Dataset entries
========================================

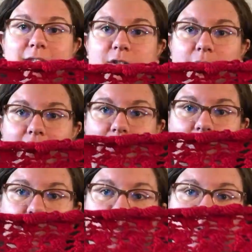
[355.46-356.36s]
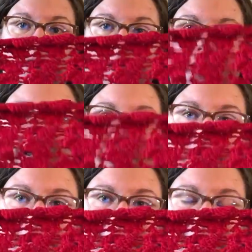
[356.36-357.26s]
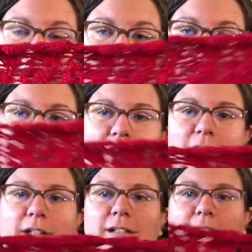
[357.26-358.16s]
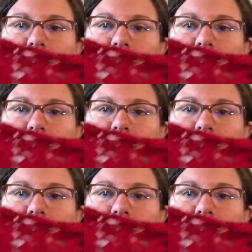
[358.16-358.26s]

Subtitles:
it's turning out really pretty. I love the lace section,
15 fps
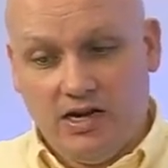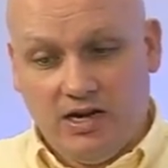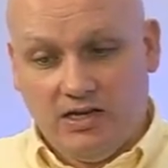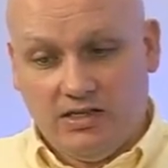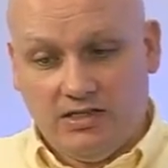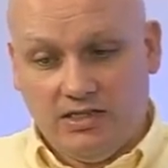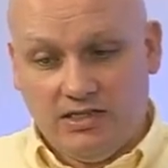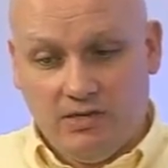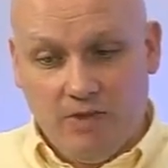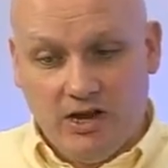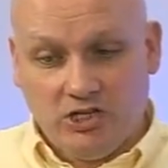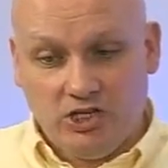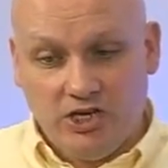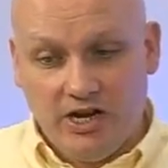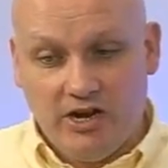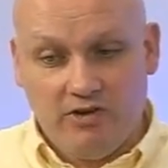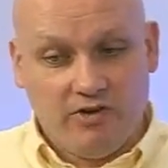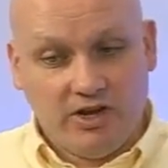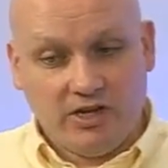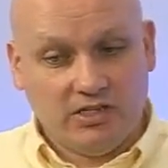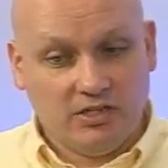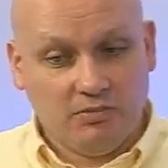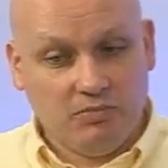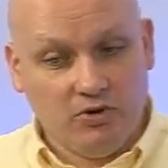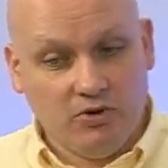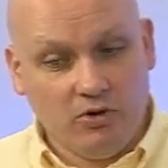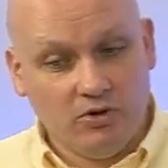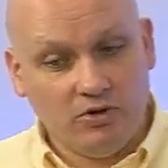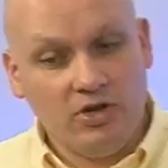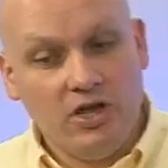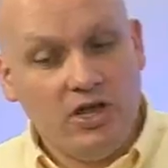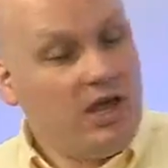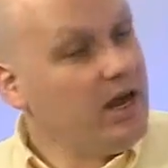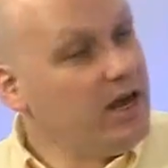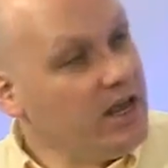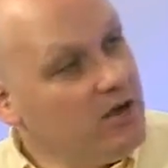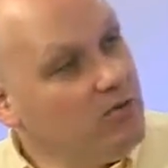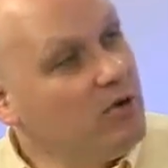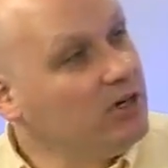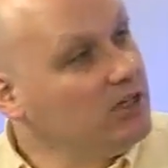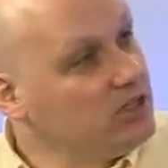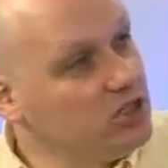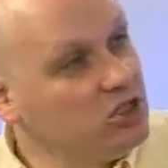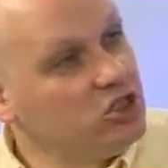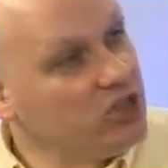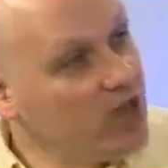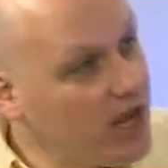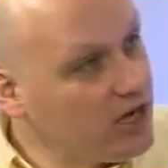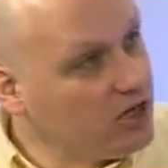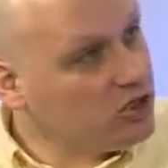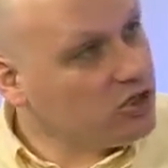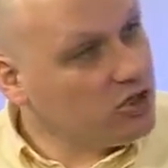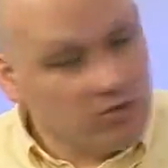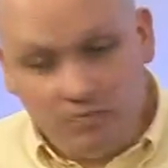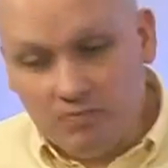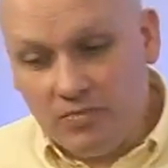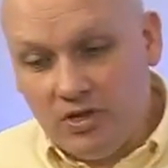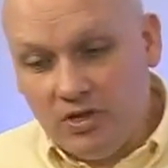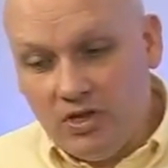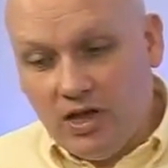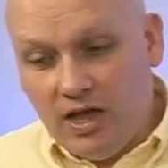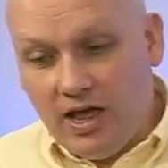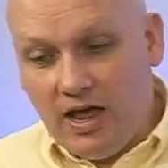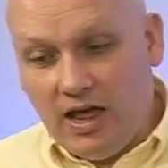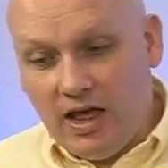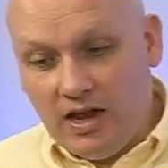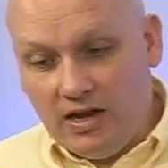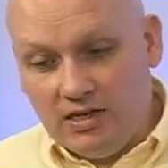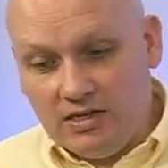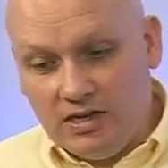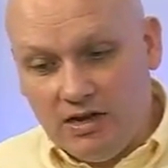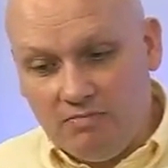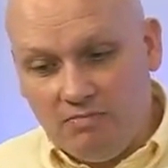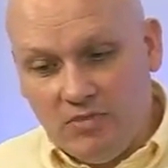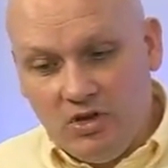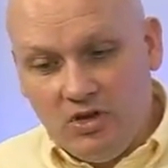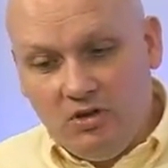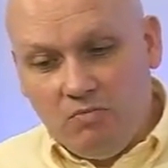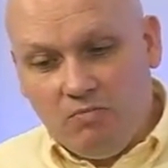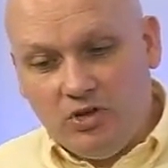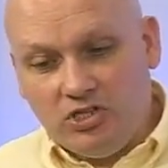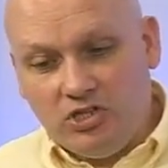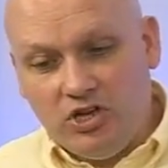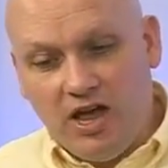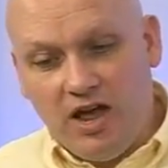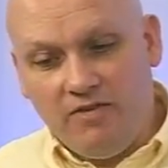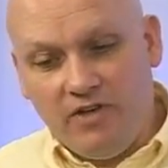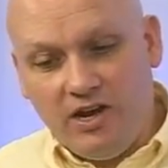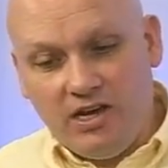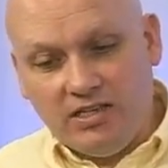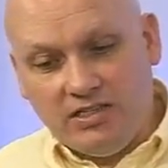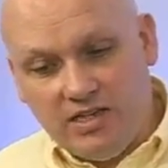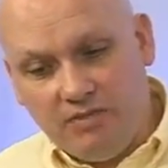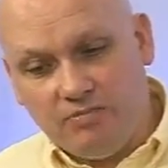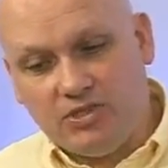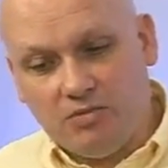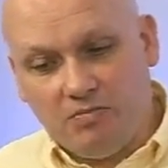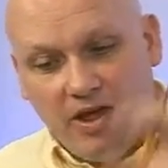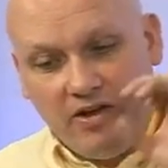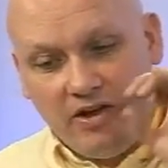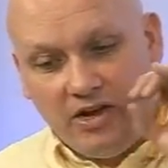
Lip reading: system engineering and support, and he wants to change them. And but do you have any tips about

========================================

Exercise description: Now reproduce all of the entries precisely, with no pictures in the copy.

Output for this task:
[355.46-356.36s]
[356.36-357.26s]
[357.26-358.16s]
[358.16-358.26s]

Subtitles:
it's turning out really pretty. I love the lace section,
15 fps
Lip reading: system engineering and support, and he wants to change them. And but do you have any tips about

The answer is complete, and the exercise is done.